◆ **WORK REQUEST**:
Every line in the data below that includes "video" belongs in the answer, copied as it stands.

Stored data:
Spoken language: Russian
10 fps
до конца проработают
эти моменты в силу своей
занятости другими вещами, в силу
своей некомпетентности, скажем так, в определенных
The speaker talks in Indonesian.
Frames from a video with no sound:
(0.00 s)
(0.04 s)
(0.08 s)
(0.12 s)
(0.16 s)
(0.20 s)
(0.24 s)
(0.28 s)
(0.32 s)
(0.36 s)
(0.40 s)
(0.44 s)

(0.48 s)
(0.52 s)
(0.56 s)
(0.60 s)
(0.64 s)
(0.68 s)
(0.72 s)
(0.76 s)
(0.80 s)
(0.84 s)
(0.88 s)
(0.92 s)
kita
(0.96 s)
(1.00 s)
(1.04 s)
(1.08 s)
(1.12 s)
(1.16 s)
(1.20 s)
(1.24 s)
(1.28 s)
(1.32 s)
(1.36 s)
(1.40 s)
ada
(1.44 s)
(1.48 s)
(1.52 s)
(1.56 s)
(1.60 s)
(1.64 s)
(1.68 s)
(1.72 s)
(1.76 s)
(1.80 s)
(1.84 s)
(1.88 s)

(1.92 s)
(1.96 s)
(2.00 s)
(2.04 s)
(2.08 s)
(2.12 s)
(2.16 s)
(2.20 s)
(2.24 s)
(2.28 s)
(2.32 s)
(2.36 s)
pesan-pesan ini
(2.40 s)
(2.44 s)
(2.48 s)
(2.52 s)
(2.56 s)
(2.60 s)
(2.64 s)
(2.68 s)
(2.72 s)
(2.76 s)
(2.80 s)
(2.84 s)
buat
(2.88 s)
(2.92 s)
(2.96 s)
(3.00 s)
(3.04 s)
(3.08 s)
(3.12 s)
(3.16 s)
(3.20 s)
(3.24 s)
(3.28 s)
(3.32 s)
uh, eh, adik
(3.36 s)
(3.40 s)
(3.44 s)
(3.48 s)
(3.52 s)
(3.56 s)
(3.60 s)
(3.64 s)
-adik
---
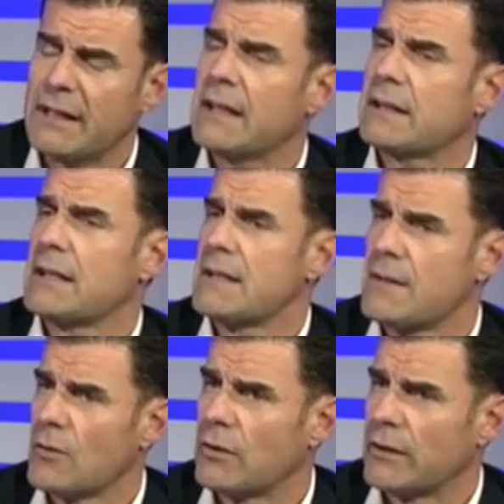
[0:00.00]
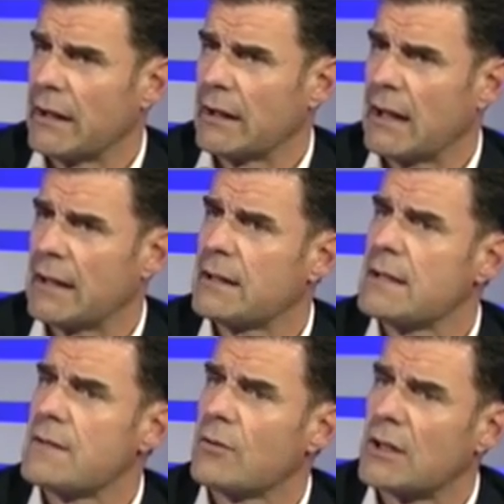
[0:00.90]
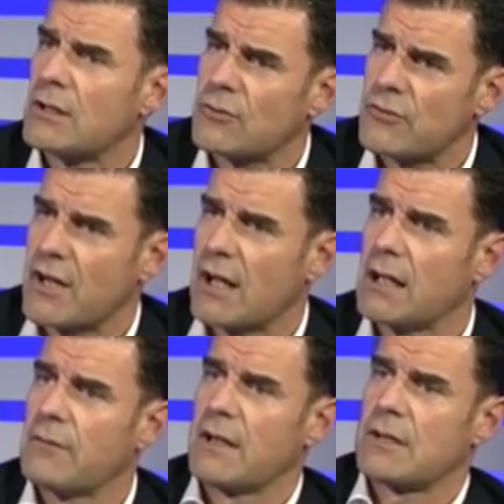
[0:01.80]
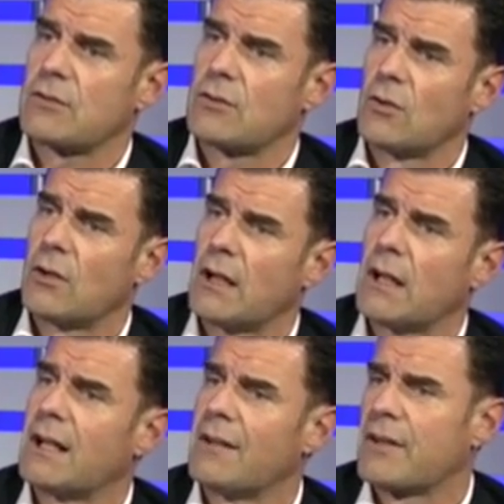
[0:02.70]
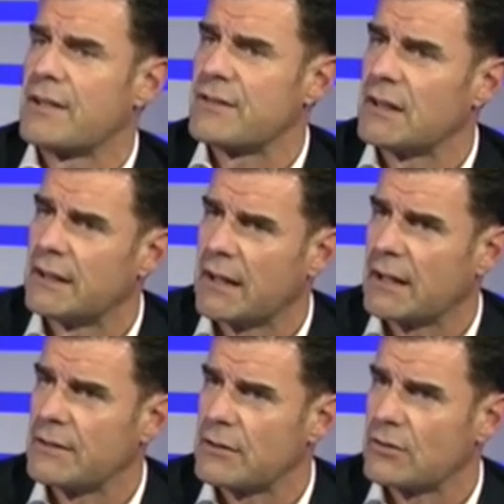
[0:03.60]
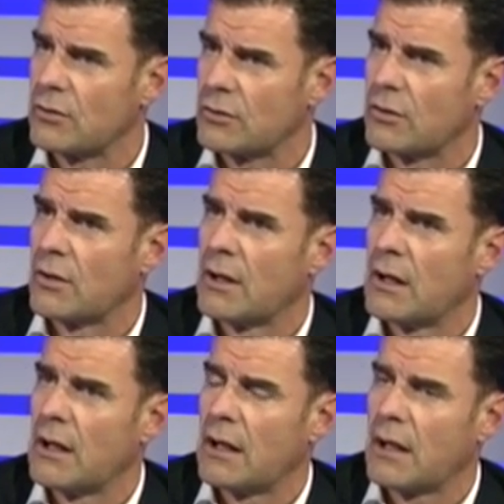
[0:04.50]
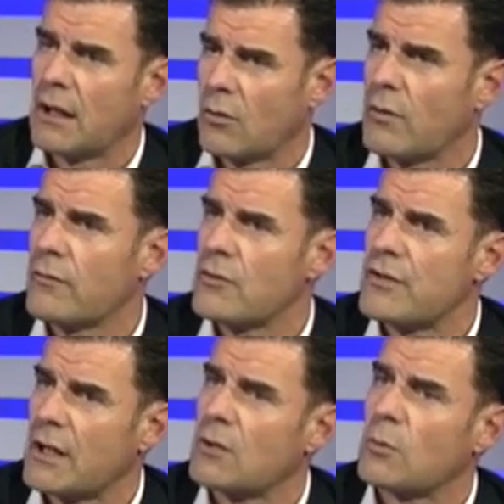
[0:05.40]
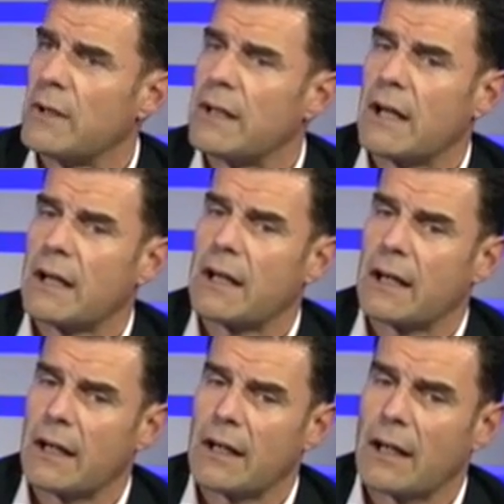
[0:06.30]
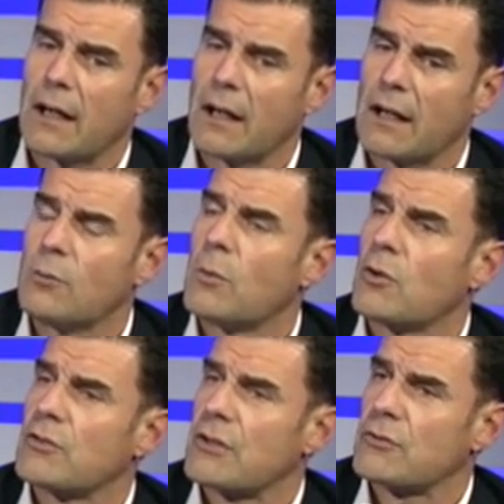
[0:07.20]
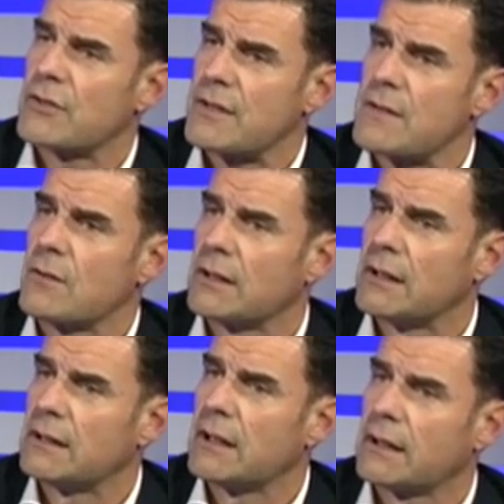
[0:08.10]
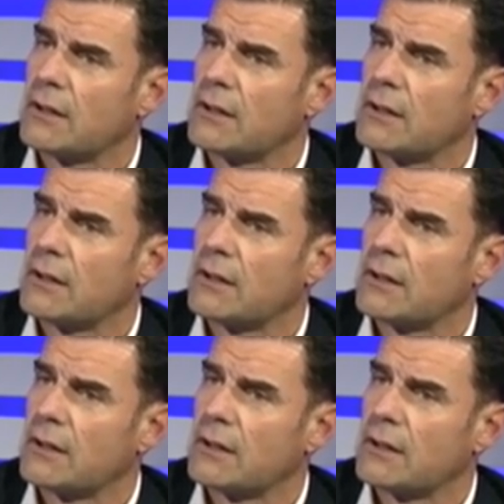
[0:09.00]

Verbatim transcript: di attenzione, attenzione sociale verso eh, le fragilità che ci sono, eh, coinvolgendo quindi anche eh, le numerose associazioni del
* * *
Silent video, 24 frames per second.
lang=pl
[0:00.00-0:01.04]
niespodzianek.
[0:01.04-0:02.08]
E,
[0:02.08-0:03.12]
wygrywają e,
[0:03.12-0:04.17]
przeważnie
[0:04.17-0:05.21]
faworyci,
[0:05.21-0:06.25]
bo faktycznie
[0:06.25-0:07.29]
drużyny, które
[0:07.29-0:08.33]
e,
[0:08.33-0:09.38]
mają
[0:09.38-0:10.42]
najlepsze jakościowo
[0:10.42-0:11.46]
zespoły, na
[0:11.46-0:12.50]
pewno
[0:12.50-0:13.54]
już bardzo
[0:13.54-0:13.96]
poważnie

◆ **RESULT FOR THIS TASK**:
Frames from a video with no sound:
Silent video, 24 frames per second.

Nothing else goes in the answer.